Extra special bonus points to the Catherine chapters. As the former best friend who dumped the protagonist to hang out with the popular girls, she could have easily been a one note mean girl character. Having her be the deuteragonist neatly avoids that, gives the story a character who’s invested in prom happening and has the connections to attempt things that Riley couldn’t, and makes the love story bits more interesting and satisfying. She might actually be my favorite character.

The romance aspect that generally is something that elicits an eye roll and a fair amount of disinterest in both YA and contemporary novels is present here. And it did initially get an eye roll. But then something happened. Riley kept a lid on her crush on Owen and was as good a friend as she could be, supporting his relationship with Catherine and joking around with him, listening to his ideas for Morp and spinning them into something workable. It’s a lot of fun and leaves him the one pining for what can’t be. More even than that, on Catherine’s side of things we have her realizing that her relationship with Owen isn’t what either of them really wants. The lack of an antagonist within the romance narrative works for me really well, as does the way Riley and Owen and Owen and Catherine feel like friends who care about each other instead of points on a triangle.

If I have one quibble, it’s with a bit towards the end where better communication could have avoided a lot of stress for a number of characters.

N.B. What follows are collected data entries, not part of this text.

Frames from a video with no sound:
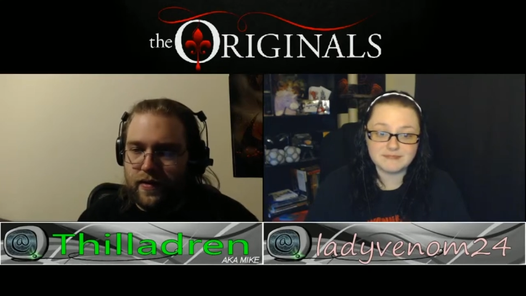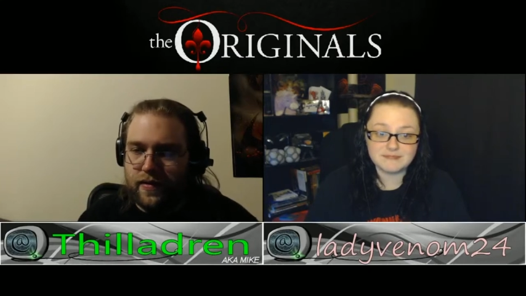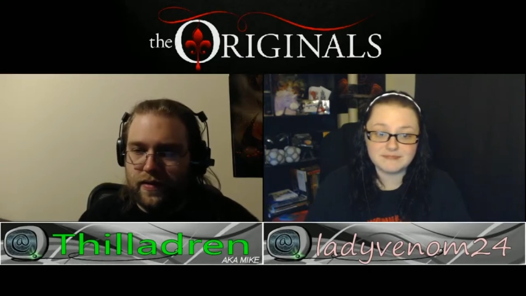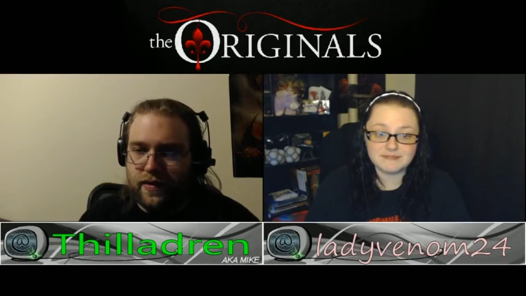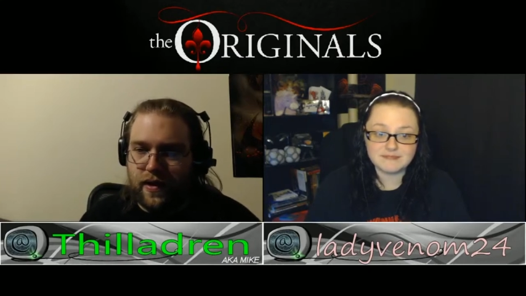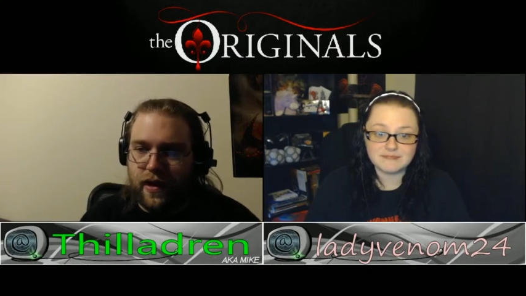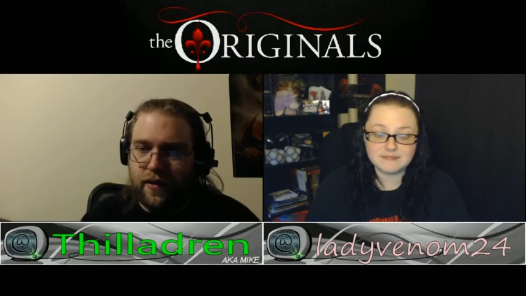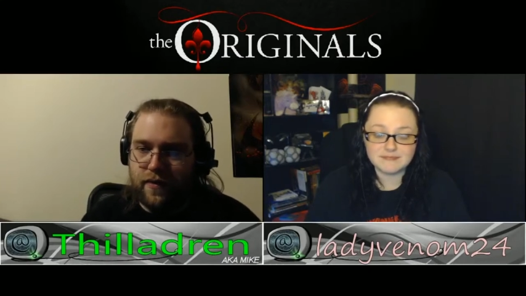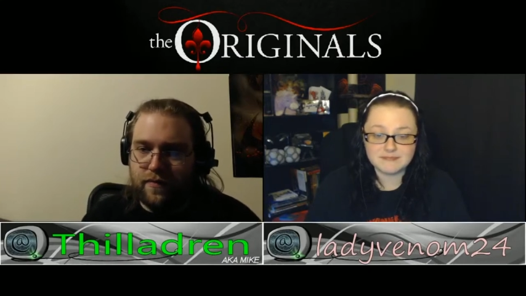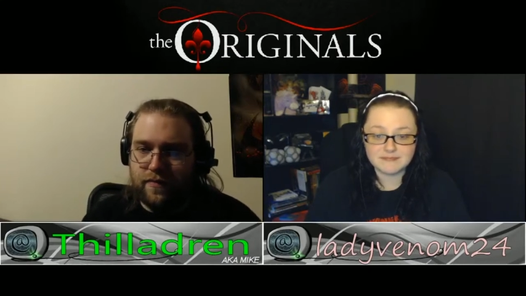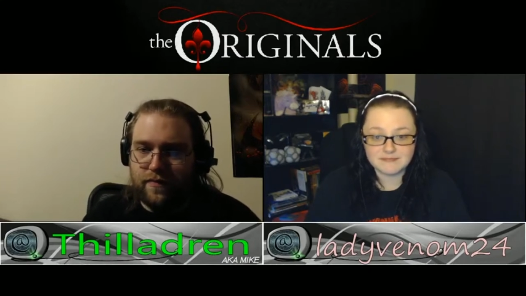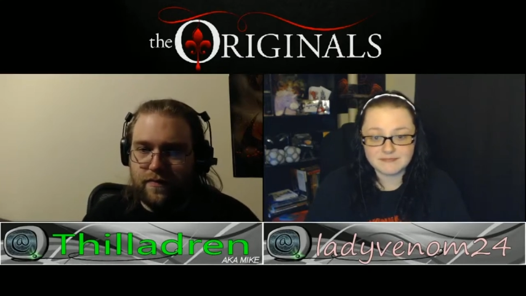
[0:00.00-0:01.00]
Speaker 1: So,
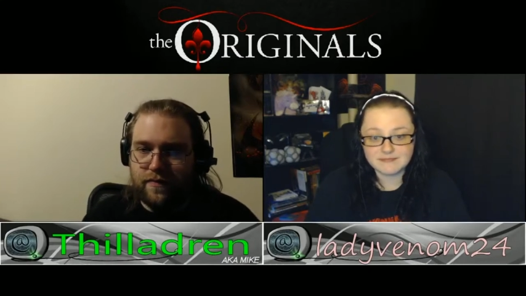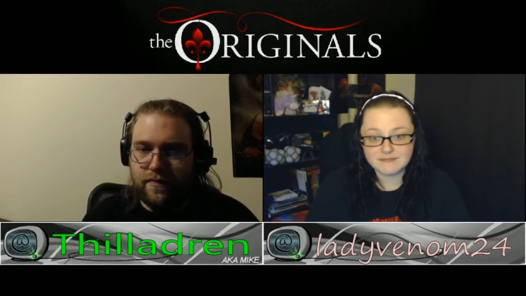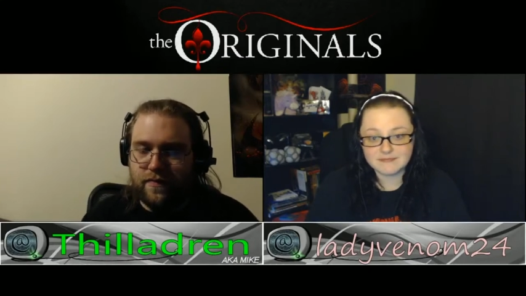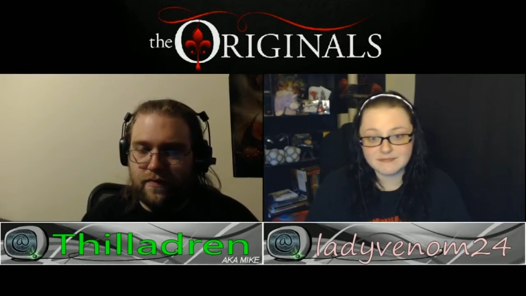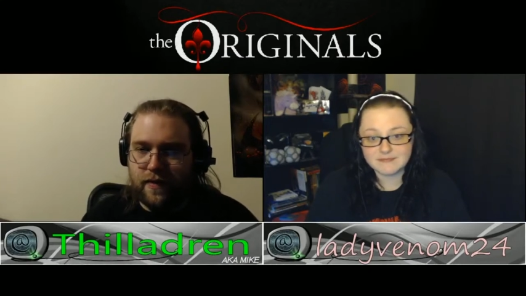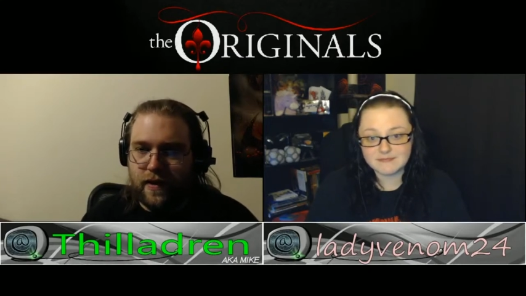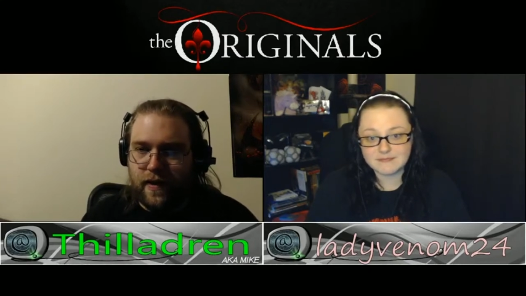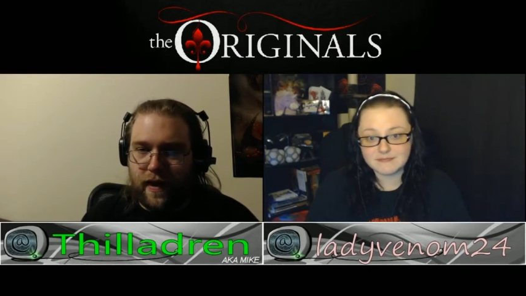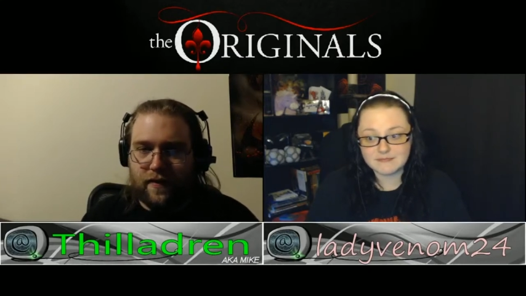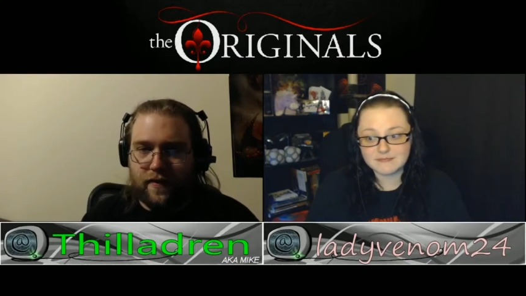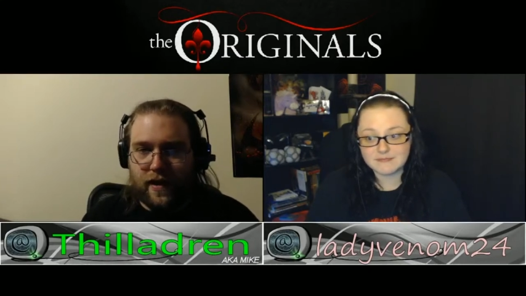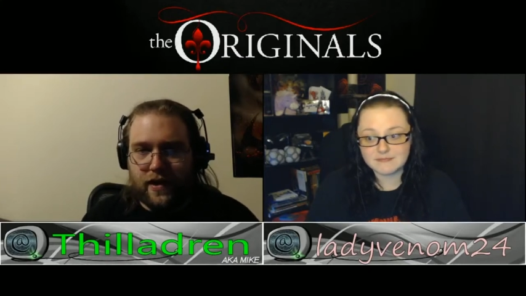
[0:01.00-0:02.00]

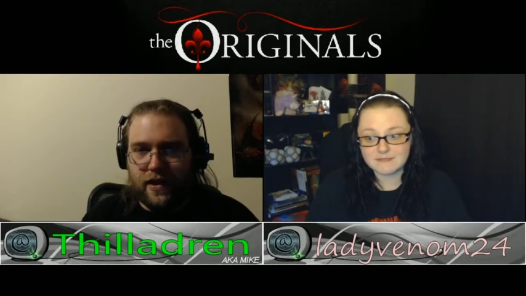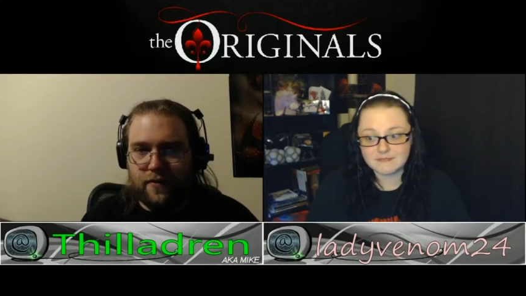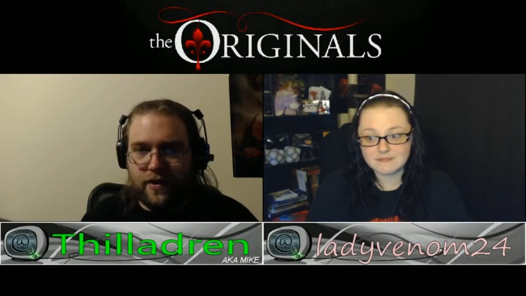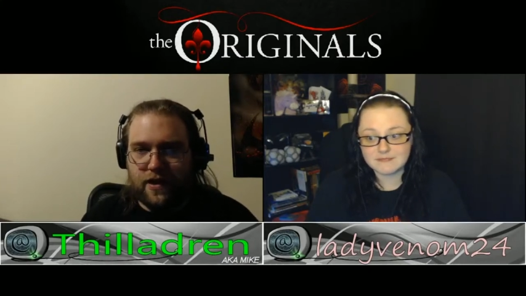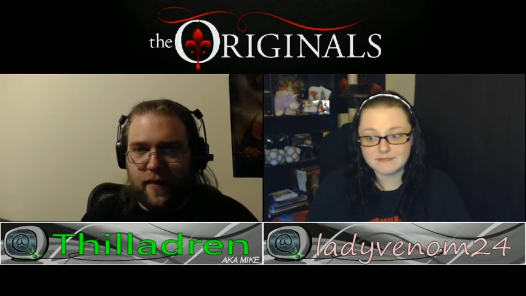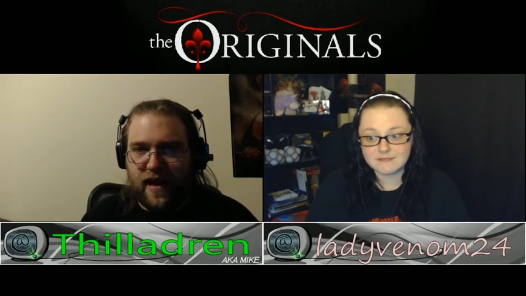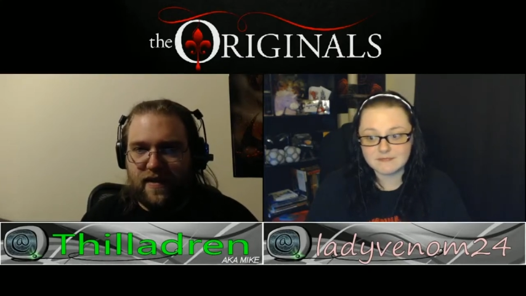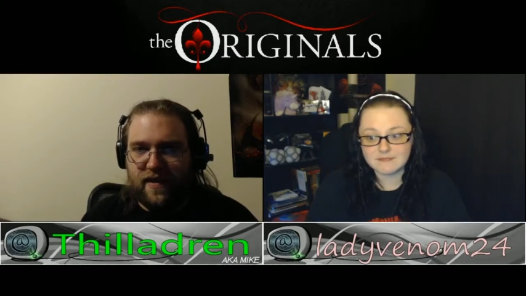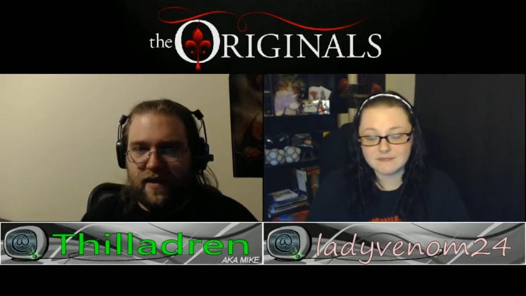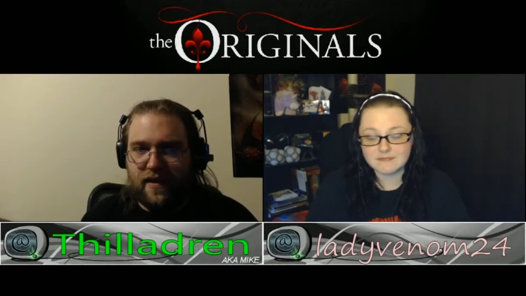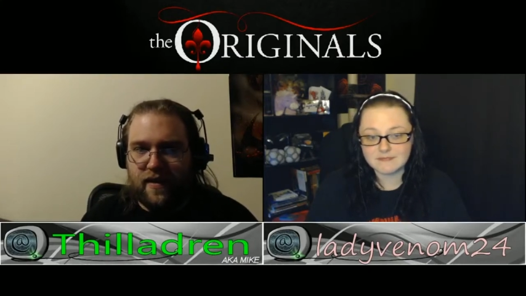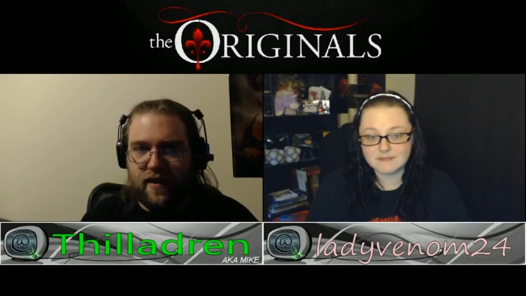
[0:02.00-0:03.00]
Klaus actually
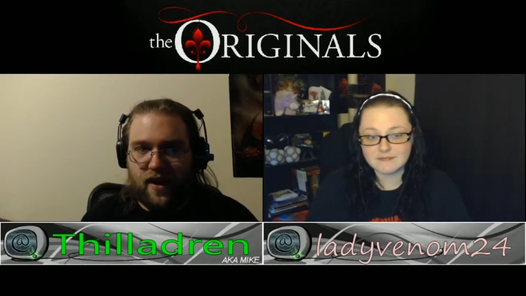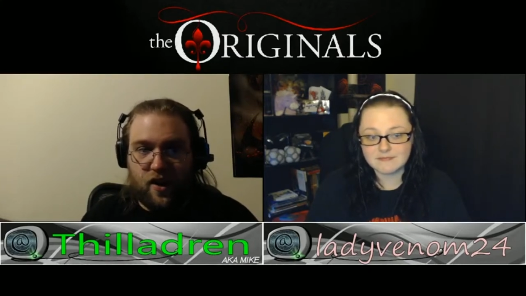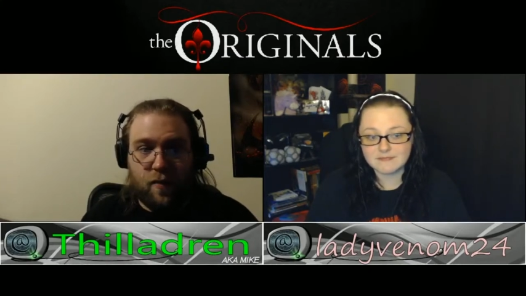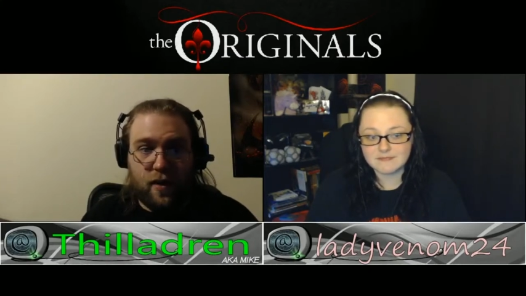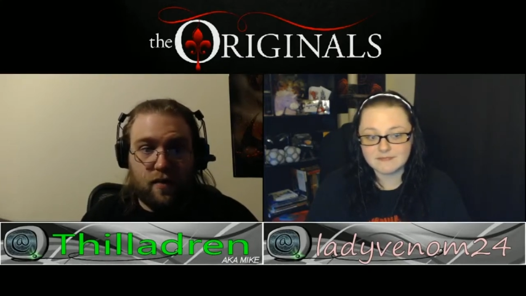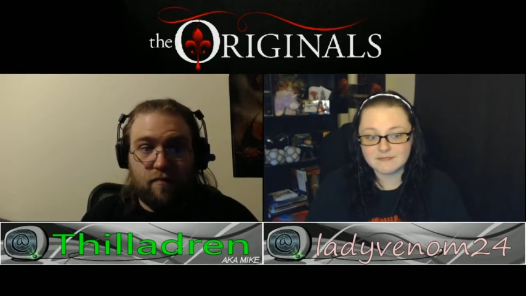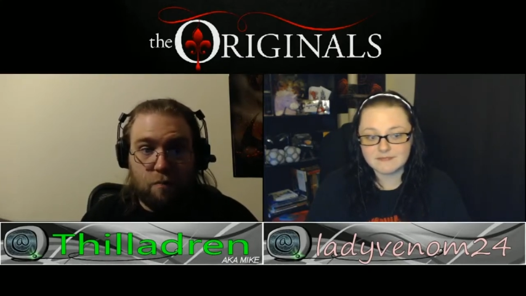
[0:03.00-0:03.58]
respected a human.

But that feels both in character and like it paid off pretty well, so it’s kind of a nothing issue. If I have a second one, it’s that some of the music references felt kind of forced. That might have just been because I’d only heard of a third or so of the artists referenced though.

So, Hernandez and DiGiovanni’s Prom-Wrecked is very much not my usual cup of tea, being a YA contemporary romantic tragicomedy about the rise and fall of a canceled senior prom. It’s not the kind of book I would usually pick up or, really, give much thought. But it was absolutely the book I needed to break myself out of my reading slump. Prom-Wrecked was just fun and I’m ready to look for other things either author has written. Five out of five.